Task details: Return each line of the data below exactly, omitting any pictures.

■ ■ ■ ■

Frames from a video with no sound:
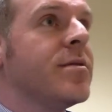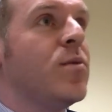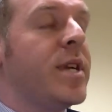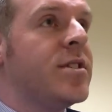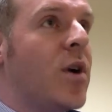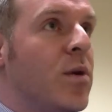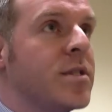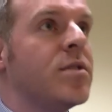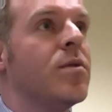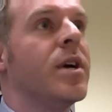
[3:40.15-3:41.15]
which is
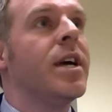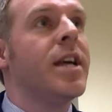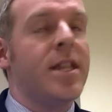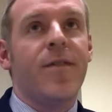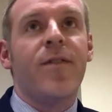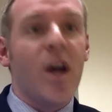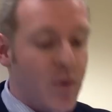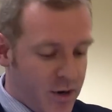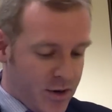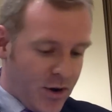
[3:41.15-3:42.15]
also the
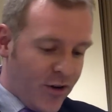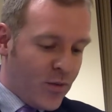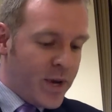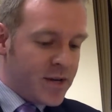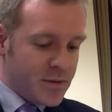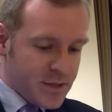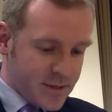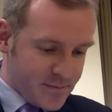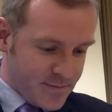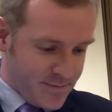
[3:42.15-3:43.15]
flower of Wales.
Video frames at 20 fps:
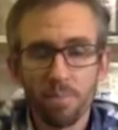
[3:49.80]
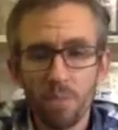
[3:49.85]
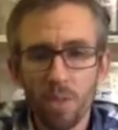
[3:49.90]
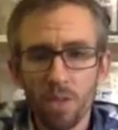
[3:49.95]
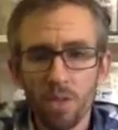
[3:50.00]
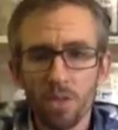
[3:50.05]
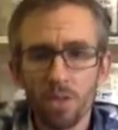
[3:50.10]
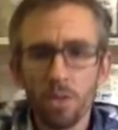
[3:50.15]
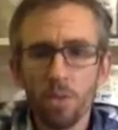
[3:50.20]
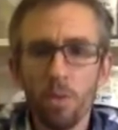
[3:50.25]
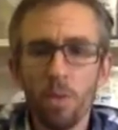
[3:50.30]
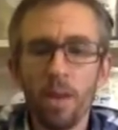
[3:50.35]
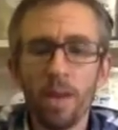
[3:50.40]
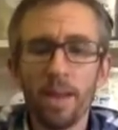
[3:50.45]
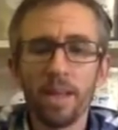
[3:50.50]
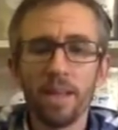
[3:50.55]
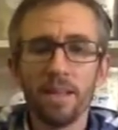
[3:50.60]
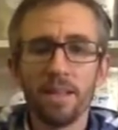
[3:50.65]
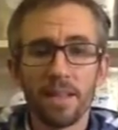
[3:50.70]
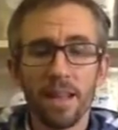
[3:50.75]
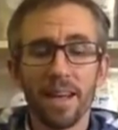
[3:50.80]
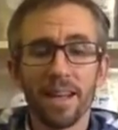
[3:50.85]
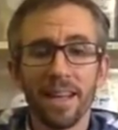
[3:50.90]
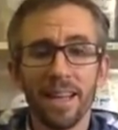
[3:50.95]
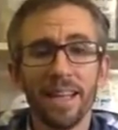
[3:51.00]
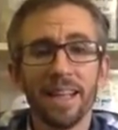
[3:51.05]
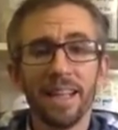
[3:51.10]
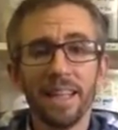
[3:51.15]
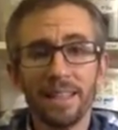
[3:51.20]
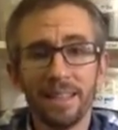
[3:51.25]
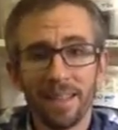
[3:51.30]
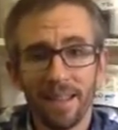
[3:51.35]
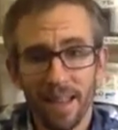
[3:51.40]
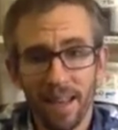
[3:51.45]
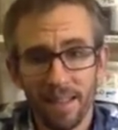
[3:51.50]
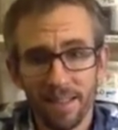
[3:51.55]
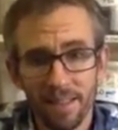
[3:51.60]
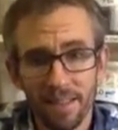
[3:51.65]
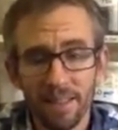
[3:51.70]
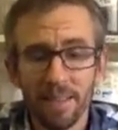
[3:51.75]
So one is that it is
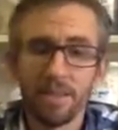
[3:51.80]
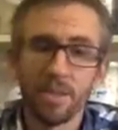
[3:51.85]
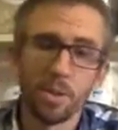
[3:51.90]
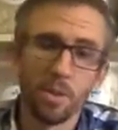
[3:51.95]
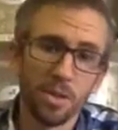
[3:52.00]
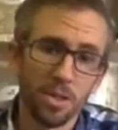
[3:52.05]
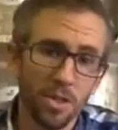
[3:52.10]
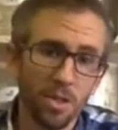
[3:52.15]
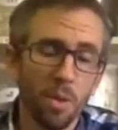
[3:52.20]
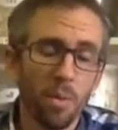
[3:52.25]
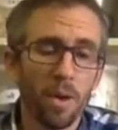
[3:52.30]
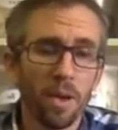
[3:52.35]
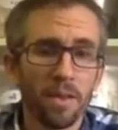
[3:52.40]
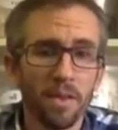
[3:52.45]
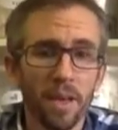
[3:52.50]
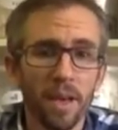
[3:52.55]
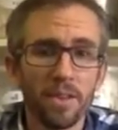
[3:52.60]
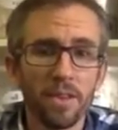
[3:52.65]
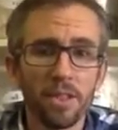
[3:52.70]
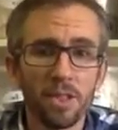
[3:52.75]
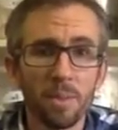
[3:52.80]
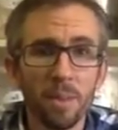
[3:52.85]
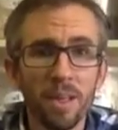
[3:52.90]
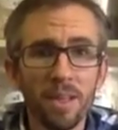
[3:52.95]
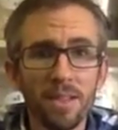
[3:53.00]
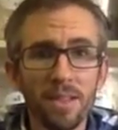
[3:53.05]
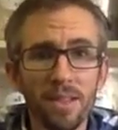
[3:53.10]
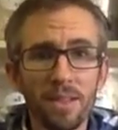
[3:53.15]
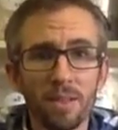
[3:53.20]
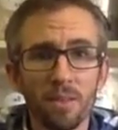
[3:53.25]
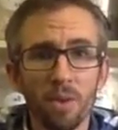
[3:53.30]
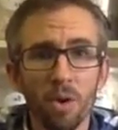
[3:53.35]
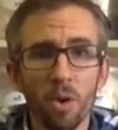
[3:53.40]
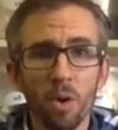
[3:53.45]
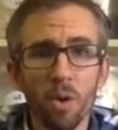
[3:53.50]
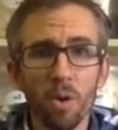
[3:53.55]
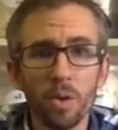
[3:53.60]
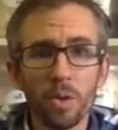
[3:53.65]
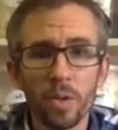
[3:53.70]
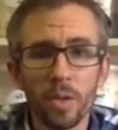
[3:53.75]
cassia, so it's not one of the other species, of
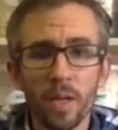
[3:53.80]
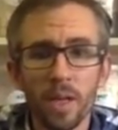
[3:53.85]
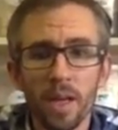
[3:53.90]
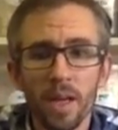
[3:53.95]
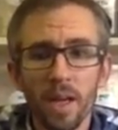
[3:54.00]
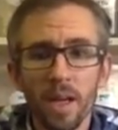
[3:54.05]
course.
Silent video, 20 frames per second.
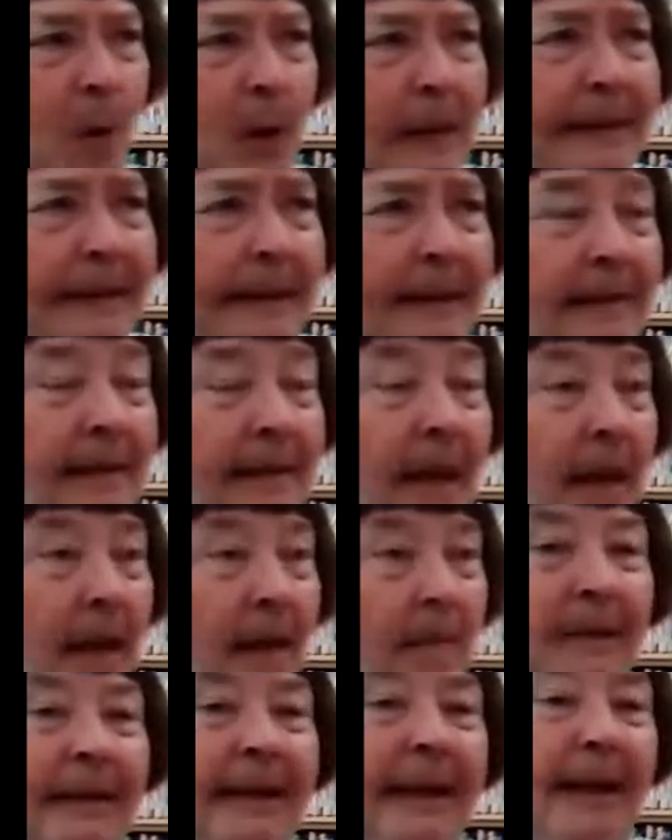poisonous,
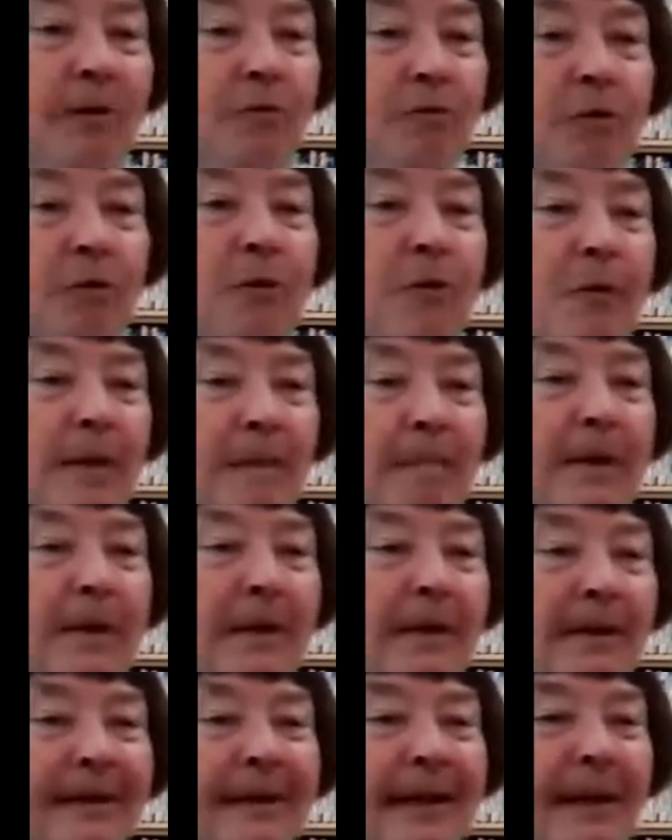but they grew them
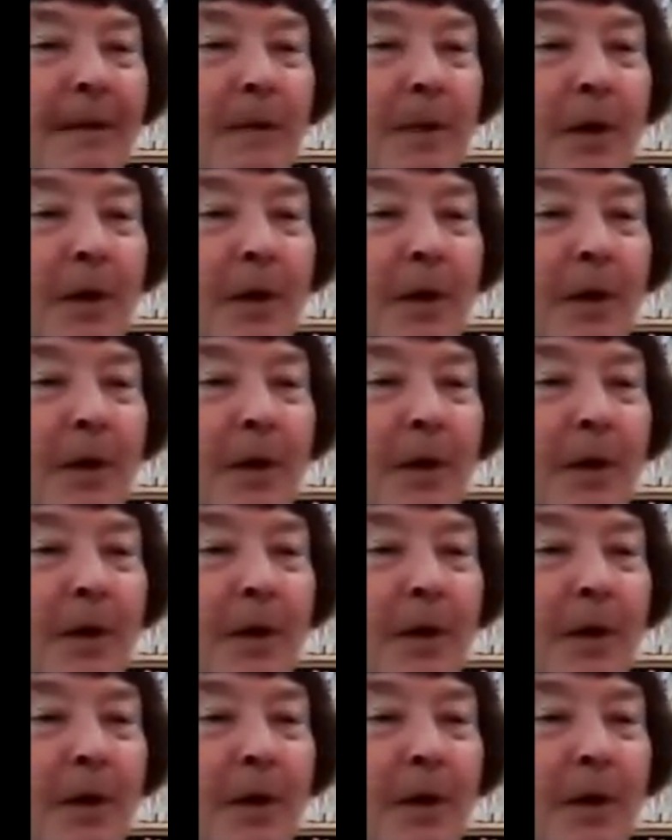because they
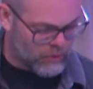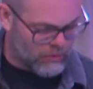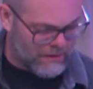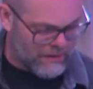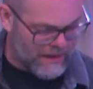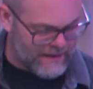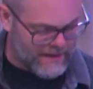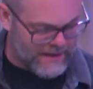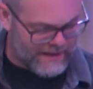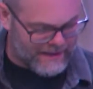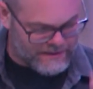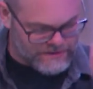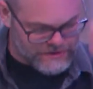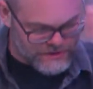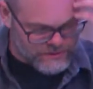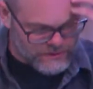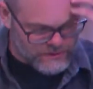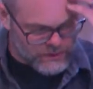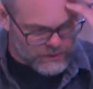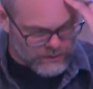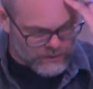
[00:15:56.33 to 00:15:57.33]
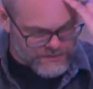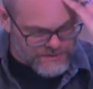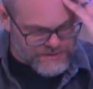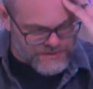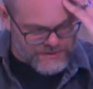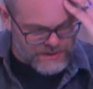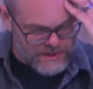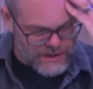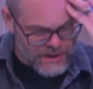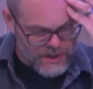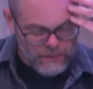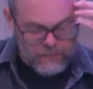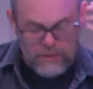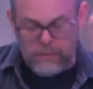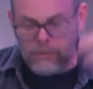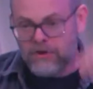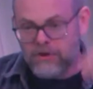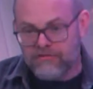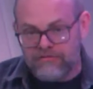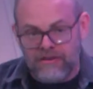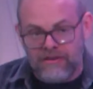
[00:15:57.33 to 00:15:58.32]
about that in due course. We
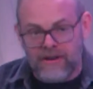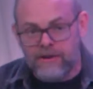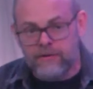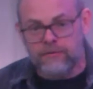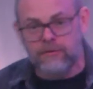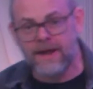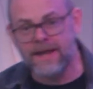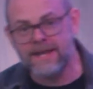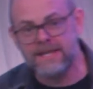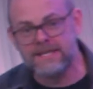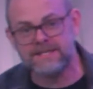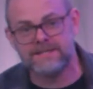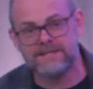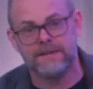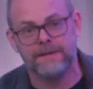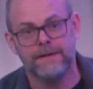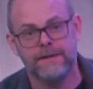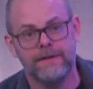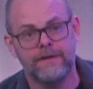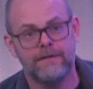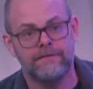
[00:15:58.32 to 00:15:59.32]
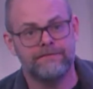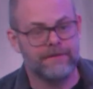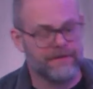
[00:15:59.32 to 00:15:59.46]
want to fundraise for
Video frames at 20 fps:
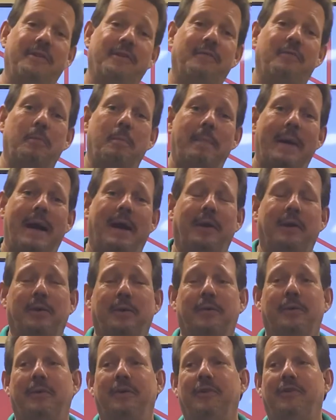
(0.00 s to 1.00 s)
of a
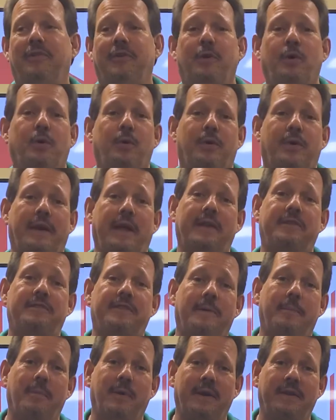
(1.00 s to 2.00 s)
malodor is an odor that
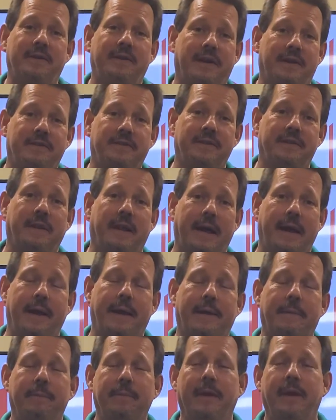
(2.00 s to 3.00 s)
someone doesn't
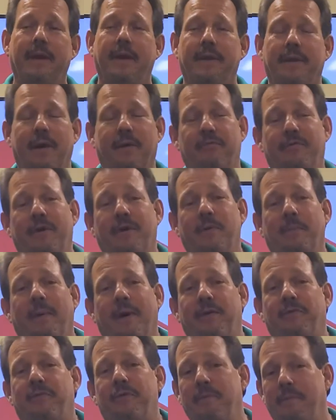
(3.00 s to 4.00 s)
like. Now very
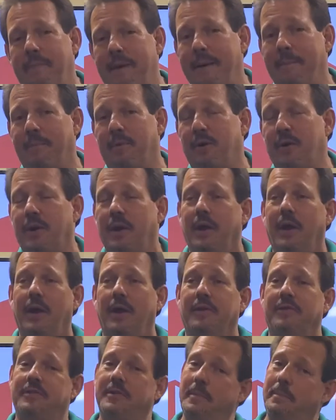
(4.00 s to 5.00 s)
much remember,
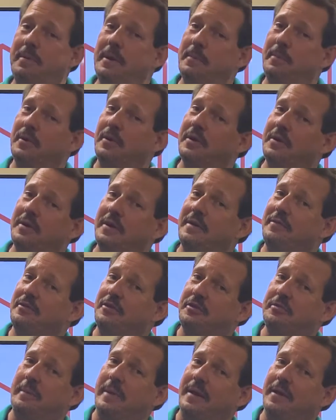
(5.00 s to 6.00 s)
some people could love the
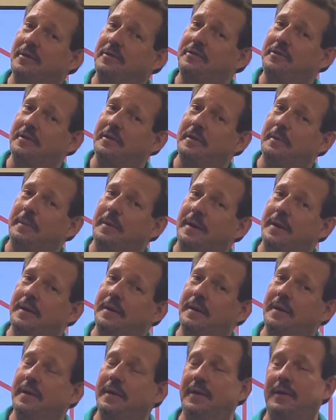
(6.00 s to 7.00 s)
smell of cinnamon,
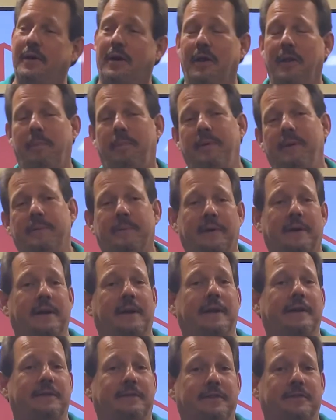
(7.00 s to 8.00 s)
other people could
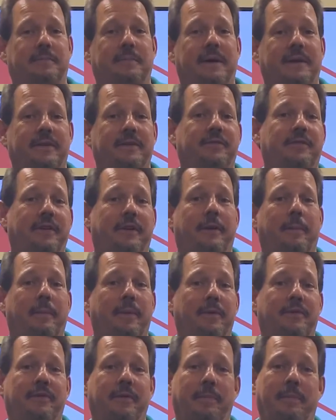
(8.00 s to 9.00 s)
hate the smell of cinnamon.
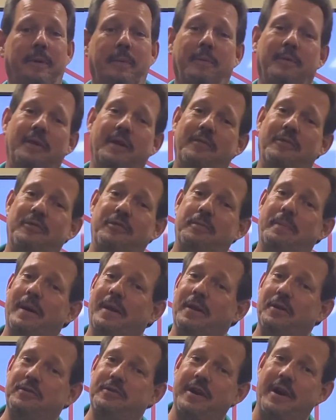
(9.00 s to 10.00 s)
Some people love the
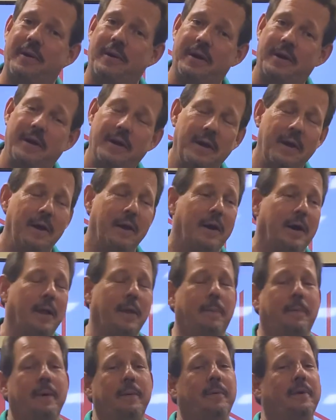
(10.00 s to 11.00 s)
smell of cherry, other
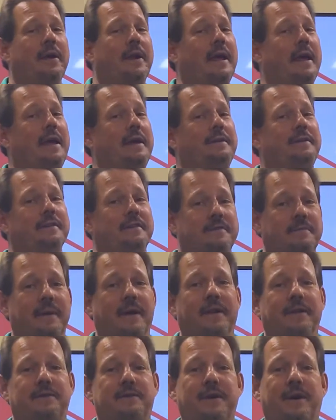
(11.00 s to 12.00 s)
people could hate the
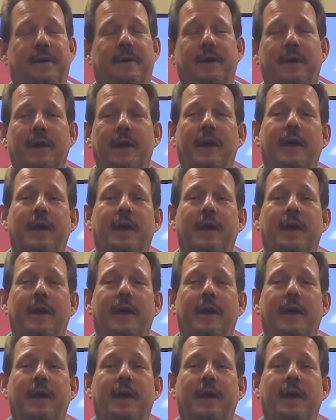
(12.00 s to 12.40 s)
smell of cherry.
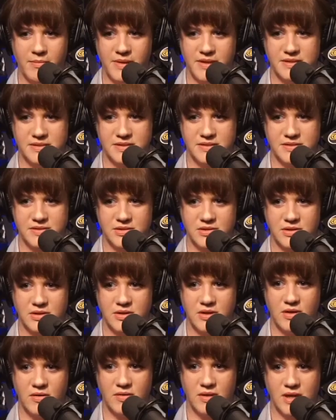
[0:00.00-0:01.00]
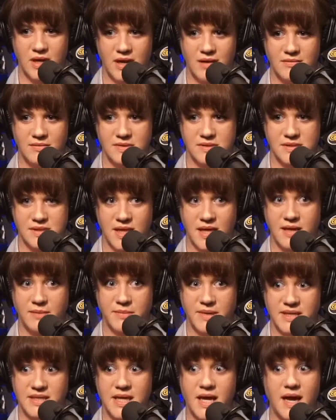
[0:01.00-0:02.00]
my sister to know that I was like
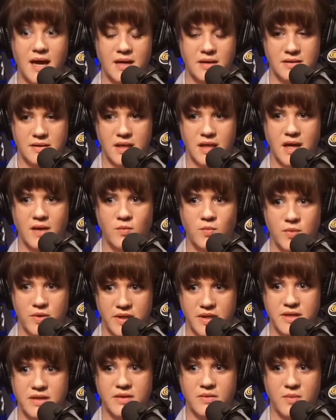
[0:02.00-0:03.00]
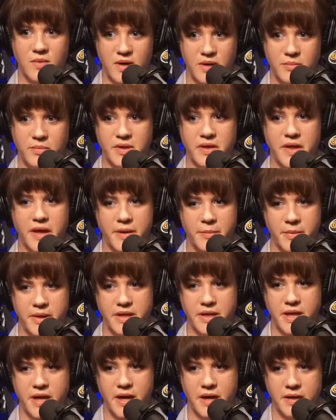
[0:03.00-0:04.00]
my dad. Like I really didn't want to be like my
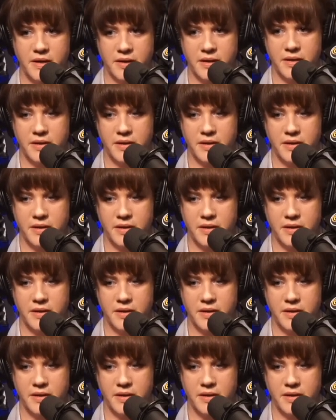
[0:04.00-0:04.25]
dad.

■ ■ ■ ■

Exercise solution:
Frames from a video with no sound:
[3:40.15-3:41.15]
which is
[3:41.15-3:42.15]
also the
[3:42.15-3:43.15]
flower of Wales.
Video frames at 20 fps:
[3:49.80]
[3:49.85]
[3:49.90]
[3:49.95]
[3:50.00]
[3:50.05]
[3:50.10]
[3:50.15]
[3:50.20]
[3:50.25]
[3:50.30]
[3:50.35]
[3:50.40]
[3:50.45]
[3:50.50]
[3:50.55]
[3:50.60]
[3:50.65]
[3:50.70]
[3:50.75]
[3:50.80]
[3:50.85]
[3:50.90]
[3:50.95]
[3:51.00]
[3:51.05]
[3:51.10]
[3:51.15]
[3:51.20]
[3:51.25]
[3:51.30]
[3:51.35]
[3:51.40]
[3:51.45]
[3:51.50]
[3:51.55]
[3:51.60]
[3:51.65]
[3:51.70]
[3:51.75]
So one is that it is
[3:51.80]
[3:51.85]
[3:51.90]
[3:51.95]
[3:52.00]
[3:52.05]
[3:52.10]
[3:52.15]
[3:52.20]
[3:52.25]
[3:52.30]
[3:52.35]
[3:52.40]
[3:52.45]
[3:52.50]
[3:52.55]
[3:52.60]
[3:52.65]
[3:52.70]
[3:52.75]
[3:52.80]
[3:52.85]
[3:52.90]
[3:52.95]
[3:53.00]
[3:53.05]
[3:53.10]
[3:53.15]
[3:53.20]
[3:53.25]
[3:53.30]
[3:53.35]
[3:53.40]
[3:53.45]
[3:53.50]
[3:53.55]
[3:53.60]
[3:53.65]
[3:53.70]
[3:53.75]
cassia, so it's not one of the other species, of
[3:53.80]
[3:53.85]
[3:53.90]
[3:53.95]
[3:54.00]
[3:54.05]
course.
Silent video, 20 frames per second.
poisonous,
but they grew them
because they
[00:15:56.33 to 00:15:57.33]
[00:15:57.33 to 00:15:58.32]
about that in due course. We
[00:15:58.32 to 00:15:59.32]
[00:15:59.32 to 00:15:59.46]
want to fundraise for
Video frames at 20 fps:
(0.00 s to 1.00 s)
of a
(1.00 s to 2.00 s)
malodor is an odor that
(2.00 s to 3.00 s)
someone doesn't
(3.00 s to 4.00 s)
like. Now very
(4.00 s to 5.00 s)
much remember,
(5.00 s to 6.00 s)
some people could love the
(6.00 s to 7.00 s)
smell of cinnamon,
(7.00 s to 8.00 s)
other people could
(8.00 s to 9.00 s)
hate the smell of cinnamon.
(9.00 s to 10.00 s)
Some people love the
(10.00 s to 11.00 s)
smell of cherry, other
(11.00 s to 12.00 s)
people could hate the
(12.00 s to 12.40 s)
smell of cherry.
[0:00.00-0:01.00]
[0:01.00-0:02.00]
my sister to know that I was like
[0:02.00-0:03.00]
[0:03.00-0:04.00]
my dad. Like I really didn't want to be like my
[0:04.00-0:04.25]
dad.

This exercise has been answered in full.